Is your Facebook page a reflection of the real you? A new study suggests that it is—for better or worse.
Psychology researchers at Tufts devised an experiment in which college students were rated based on how they interacted in person and how they appeared on their Facebook pages. What they found was that even though users can easily manipulate their online presence, “elements of who you are—and how you might behave with other people—leak through on your Facebook page,” says Max Weisbuch, a postdoctoral researcher in the psychology department in the Graduate School of Arts and Sciences, who led the study published in the Journal of Experimental Social Psychology.
Profiles on social media sites like Facebook “don’t completely reveal who you are, but they probably leak something that is true about you,” says Max Weisbuch.
Weisbuch, along with study co-authors Zorana Ivcevic, a postdoctoral researcher, and psychology professor Nalini Ambady, are interested in what people infer about each other from brief impressions. “People treat Facebook, Friendster or MySpace in some ways as if there is something real about a person there,” Weisbuch says. “But little is known about if people’s impressions of others from Facebook correlate with any actual behavior.”

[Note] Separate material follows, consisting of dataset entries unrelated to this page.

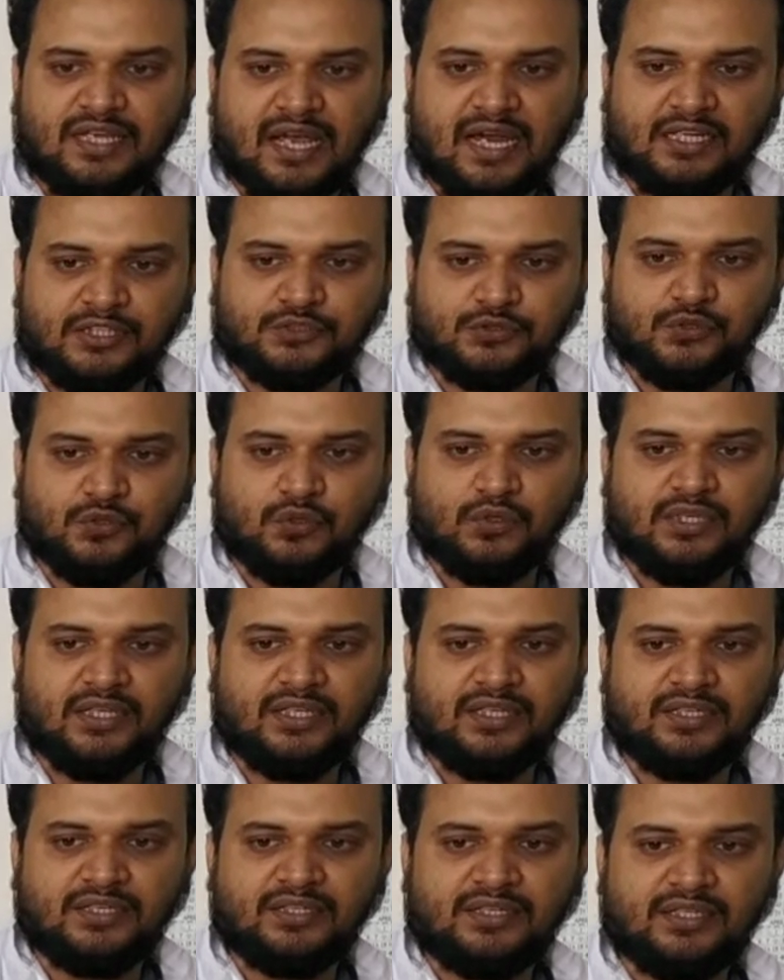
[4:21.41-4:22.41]
and
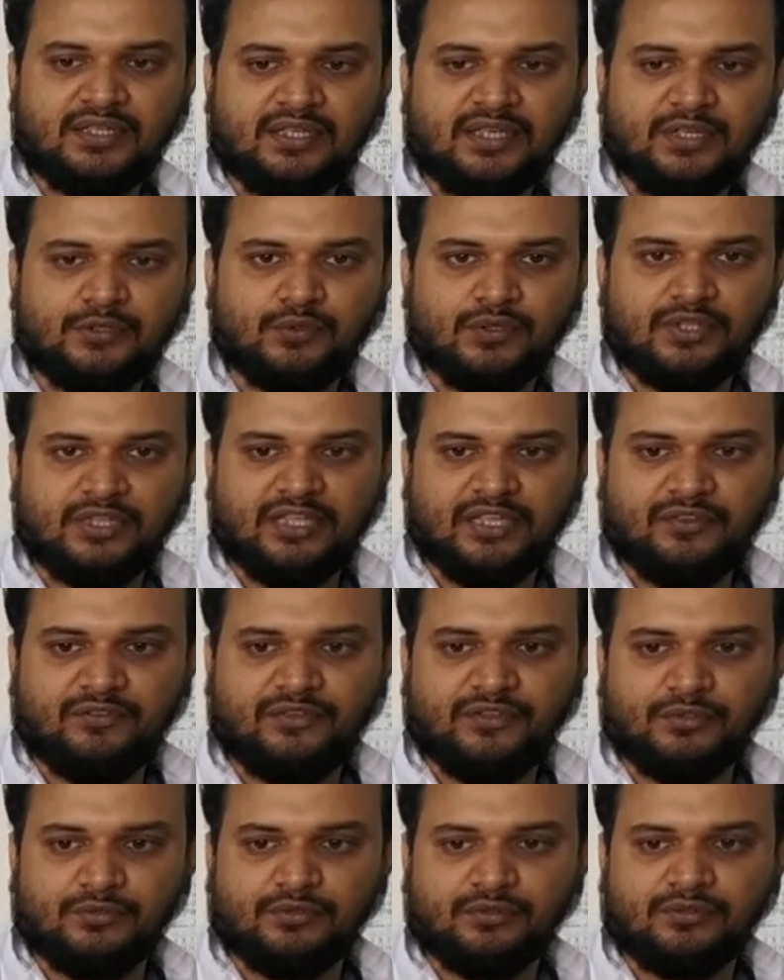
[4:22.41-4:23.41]
slowly it will give
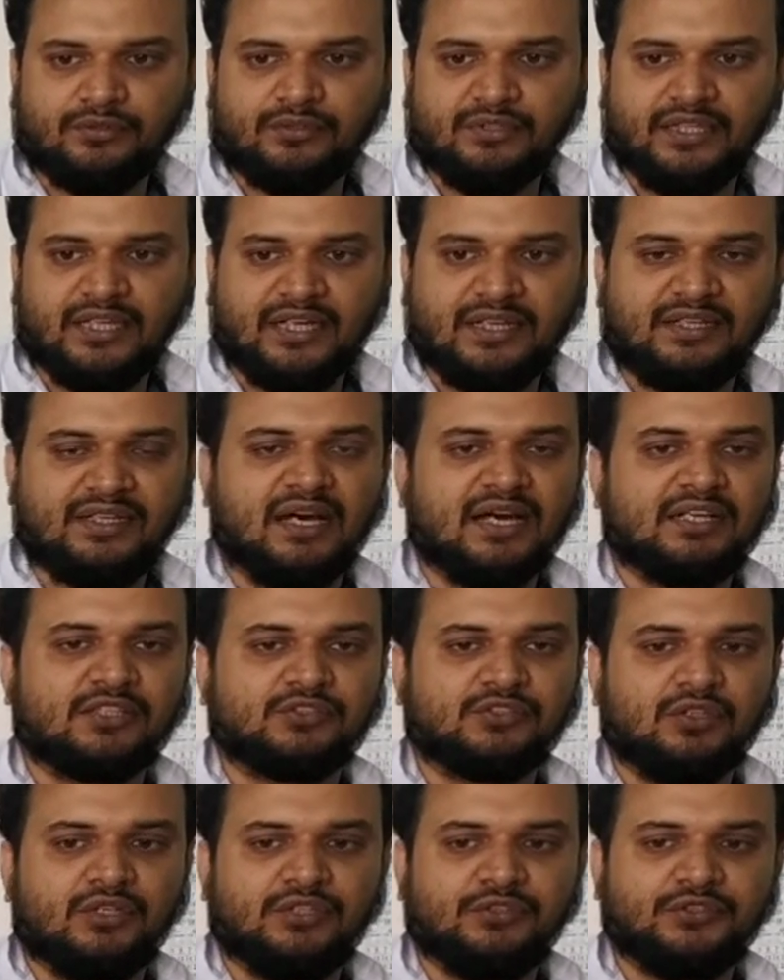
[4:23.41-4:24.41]
you a dark
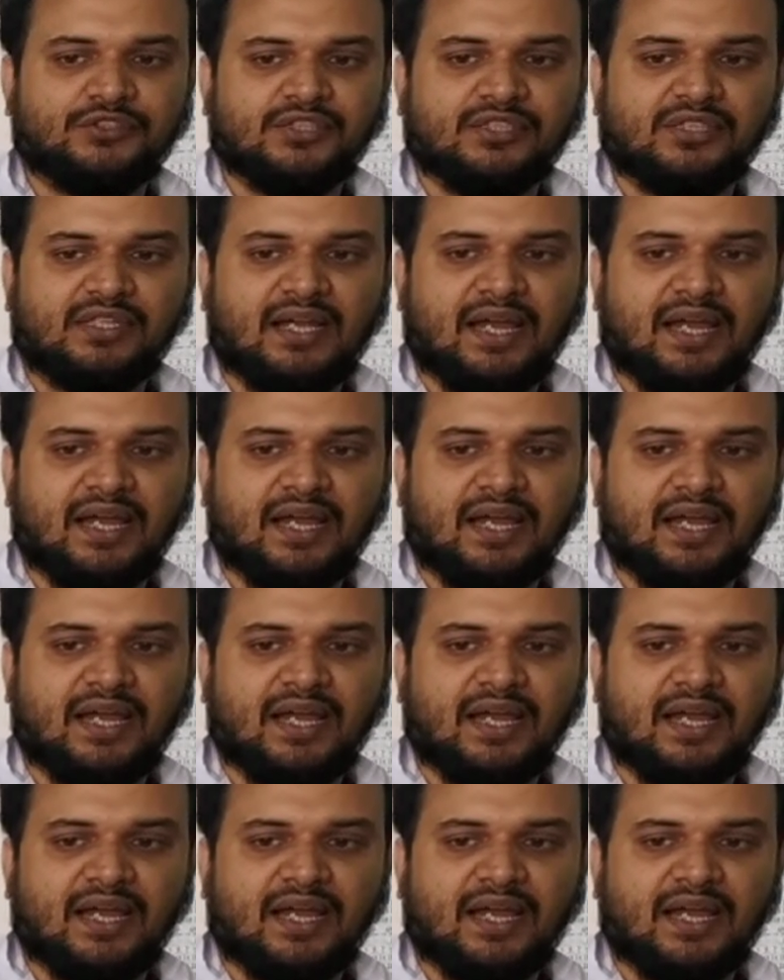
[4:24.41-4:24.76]
solution,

As the experiment was set up, 37 undergraduate volunteers were recruited at a local university to chat about themselves briefly with another student. Those other students were in fact research assistants at Tufts, who rated the volunteers on various factors, including likeability, warmth and agreeableness. Later, videotapes of the sessions were separately viewed by three other undergraduate research assistants, who rated the volunteers on social expressivity and personal disclosure.
Each of the volunteers also gave permission to the researchers to download their Facebook page at the sessions, which were rated by yet another set of undergraduate research assistants. They judged the subjects’ likeability, attractiveness, trustworthiness and the extent to which they would want to be friends with the subject.
When people talk in person, we can consciously control what we say, but psychologists think we all have a little bit less conscious control over our nonverbal behavior, such as facial expressions and tone of voice. “Nonverbal behavior can leak information about you that you may not want to get out there,” says Weisbuch.
That stands in contrast to Facebook pages. “After all, when you’re deciding what to put on your Facebook, MySpace or Match.com page—you can really put a lot of thought into it,” he says.
Even so, the researchers found that people “who had this sort of nonverbal expressivity—their vocal tones varied a lot, they exhibited a lot of expressivity in their faces, they smiled a lot—were the people who posted a lot of pictures on Facebook, made a lot of photo albums, and had a lot of conversations on their Facebook walls.”
It probably reveals something about their personality, Weisbuch says. “These people are socially expressive and socially engaged, and that comes out in their nonverbal behavior online.”
While no doubt there is some faking of personality on Facebook—not to mention online dating sites—there are also “some real elements of personality, of a person’s social self, that shine through,” Weisbuch says. “They don’t completely reveal who you are, but they probably leak something that is true about you.”